After hearing the ad on my drive to work for the umpteen billionth time I finally got curious and went to check out their own website (I they're charging people to build websites, they're own website must be a pretty awesome demonstration of their skills, right?)

The website looked like absolute garbage and, upon viewing the source, the meta tags clearly betrayed the fact that it was created in Word.

I can only imagine how much money they were paying to run those ads. I even considered the possibility I was being pranked somehow.

[–] starshipwinepineapple@programming.dev 5 points 3 months ago (2 children)

In fairness websites from 2000-2004 werent all that better

Were there better ways to make a site? Absolutely, but it is much less wild than if you told me that this happened last week. Plus i would hope they were just churning out websites for cheap since a lot places didn't have a website, or they used geocities/similar

[–] massive_bereavement@fedia.io 3 points 3 months ago

For me that's the golden age, and after that: darkness, desperation, flash.

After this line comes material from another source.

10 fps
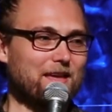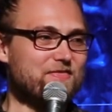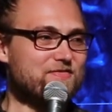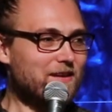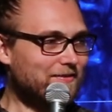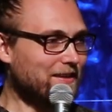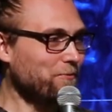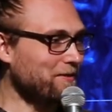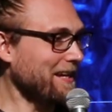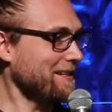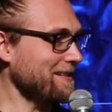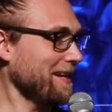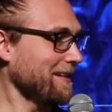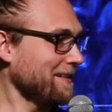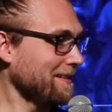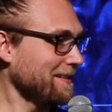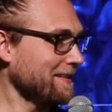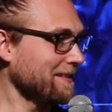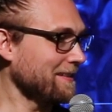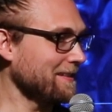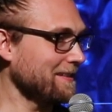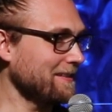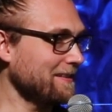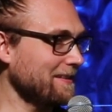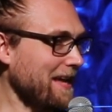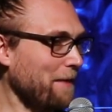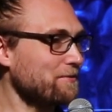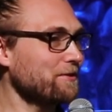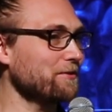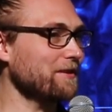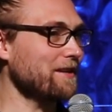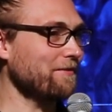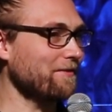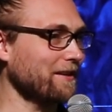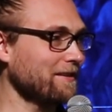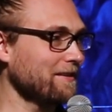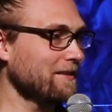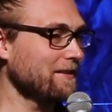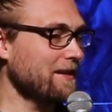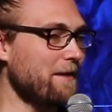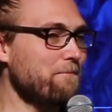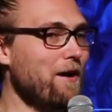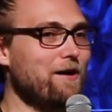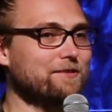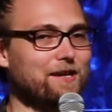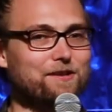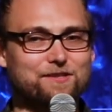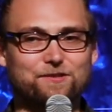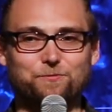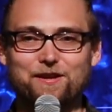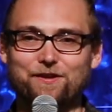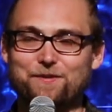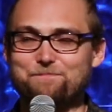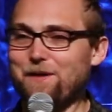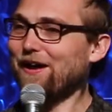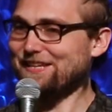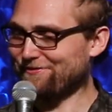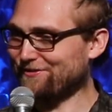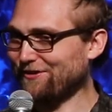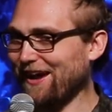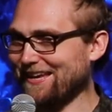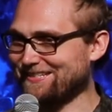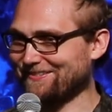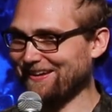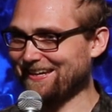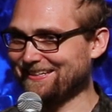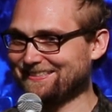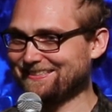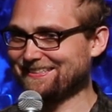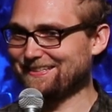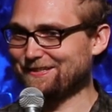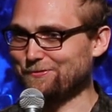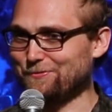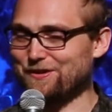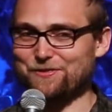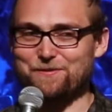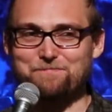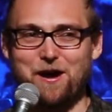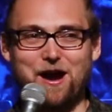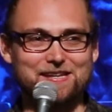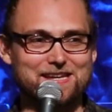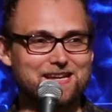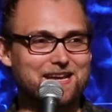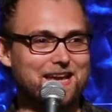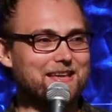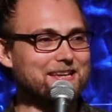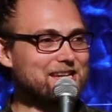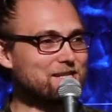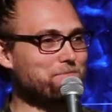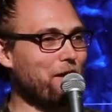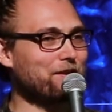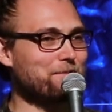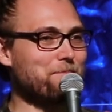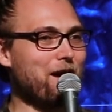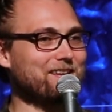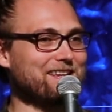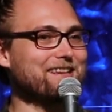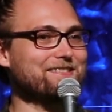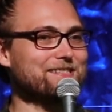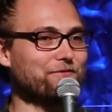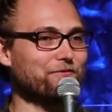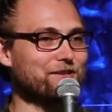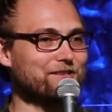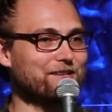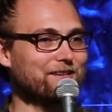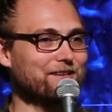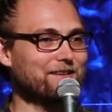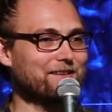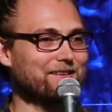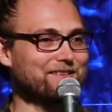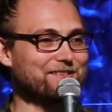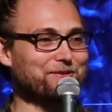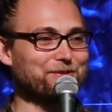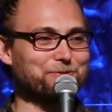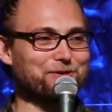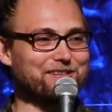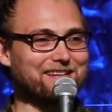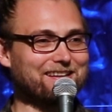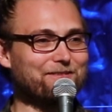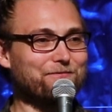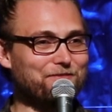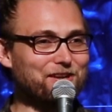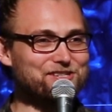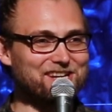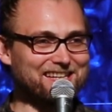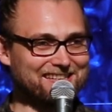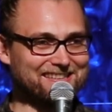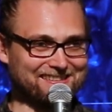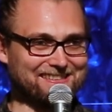nothing would get done. Absolutely nothing. And Paul tells us we are the body of Christ, right? We are the body, and that each part of the body has a different, do you know the word? Function.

[–] glockenspiel@programming.dev 2 points 3 months ago

I don't care what you say, the Apple store circa 2001 is iconic and definitely has that "lickability" factor that Jobs loved so much about the original OS X's Aqua UI.

[–] 0x0@programming.dev 1 points 3 months ago

Word? Not FrontPage? That was an improvement.

[–] TurtleTourParty@midwest.social 7 points 3 months ago

Did they not know that word can generate very convoluted HTML for them?

[–] undefined@links.hackliberty.org 2 points 3 months ago

I started learning HTML at the age of 10 using FrontPage and Word. There were entire utilities dedicated to stripping out Word’s atrocious HTML at the time.